Samuel Mather-Holgate of Swindon-based advisory firm, Mather & Murray Financial: “This is a great budget for business owners. However it’s a growth-gamble. If it works, we could avoid a recession but if it doesn’t we will add billions to the national debt and lose confidence on international markets. The OBR haven’t published forecasts and Kwarteng has avoided that due to the eye-watering figures. We will see, in the coming months, whether a clearly ideological budget pays off or blows the wheels off the economy.”
Mark Robinson, Managing Director of Southampton-based Albion Forest Mortgages: “Some great announcements for the housing market, if slightly short-sighted. First-time buyers will definitely be pleased with the changes to stamp duty. In my opinion the changes have been long overdue as house prices have soared. With the higher rate of tax being scrapped, it will be interesting to see what moves lenders will make in the coming months.”
Marcus Wright, MD of independent mortgage broker, Bolton Business Finance: “I’m all for tax cuts, as I’m sure many people are! In fact most people would happily pay no tax ever on anything, however that leaves us with a problem. How do we pay for all the vital services and critical national expenditure like defence and the NHS? This mini budget will certainly be welcome to many households and small businesses but I worry about our national debt. Surely this requires a massive reduction in government spending elsewhere and a big reduction in the civil service?”

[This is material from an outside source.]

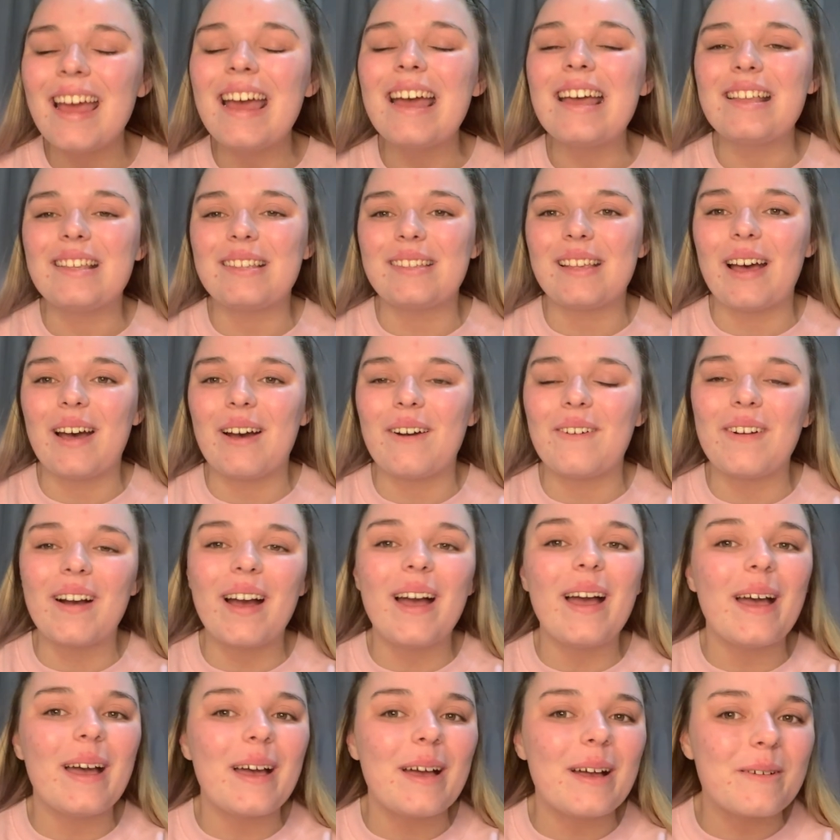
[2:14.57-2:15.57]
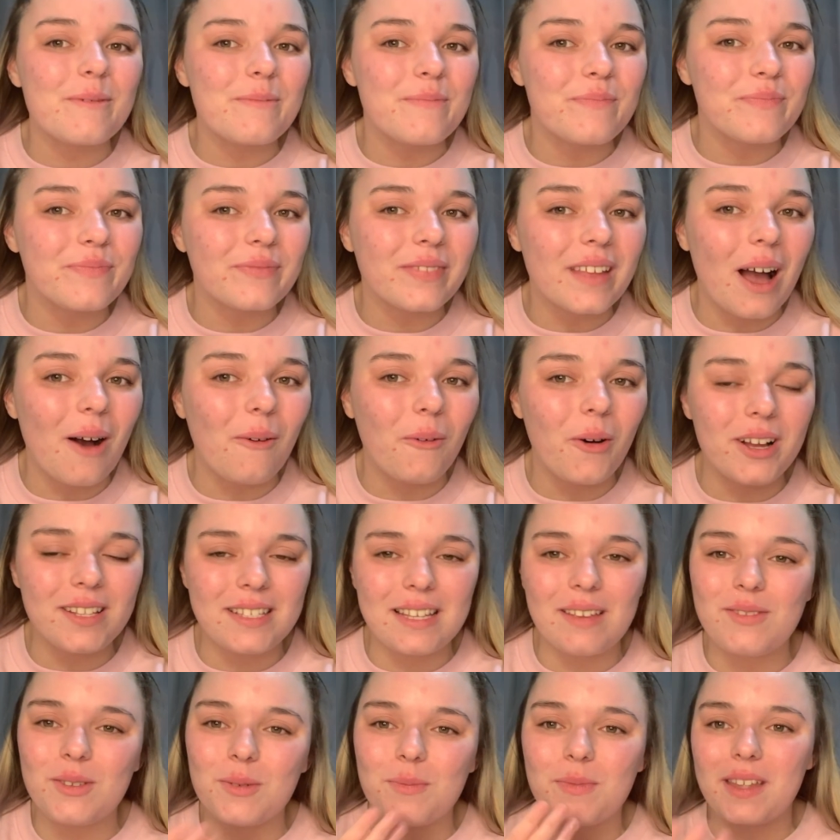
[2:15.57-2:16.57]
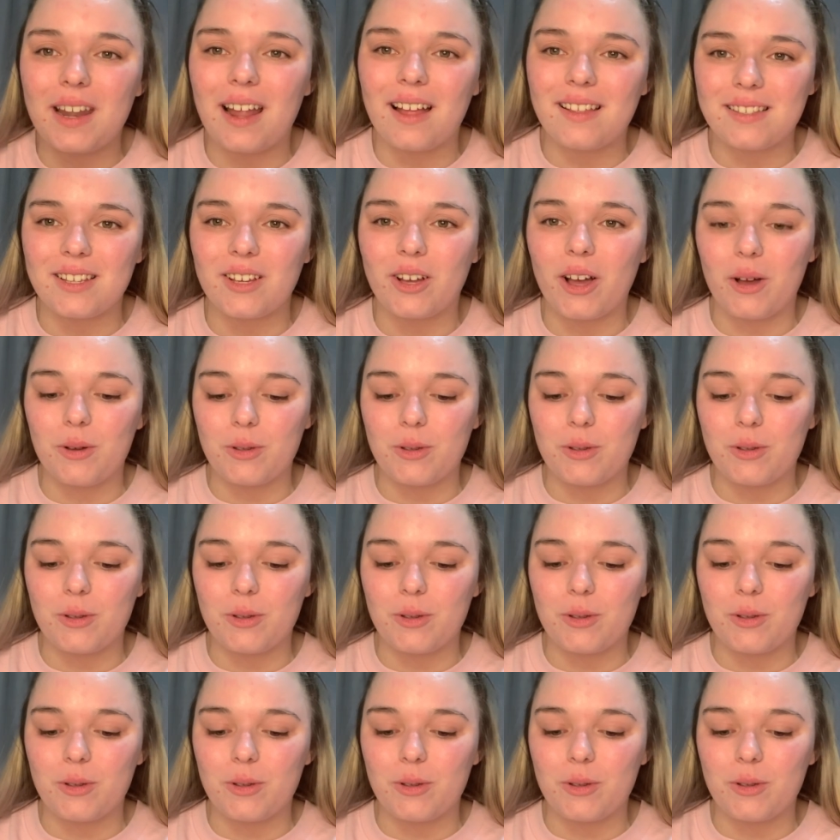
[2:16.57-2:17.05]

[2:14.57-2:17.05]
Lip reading: So I wanted to give something else a go.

Edgar Rayo, chief economist at London-based finance broker, Finanze: “Truss’ trickle-down economics is expected to translate to growth in domestic consumption and investment. These tax cuts were designed to spur private economic activity from high-income earners. This will relieve them at a crucial period when the country is taming severe runaway inflation and sterling is dropping to its lowest level in 37 years. UK employers will now get away with shouldering almost £9 billion in contributions after the reversal of the National Insurance hike set in April. In addition, the increase in the stamp duty threshold to £425,000 for first time home buyers will certainly jump-start market activity again as this accommodates buyers in the higher price range. The government is counting on the rich to save more and channel this into the banking sector, which can then lend more to households. However, taxpayers need to be aware of the imminent budget deficit from these policies since no windfall tax has been mentioned by Kwarteng.”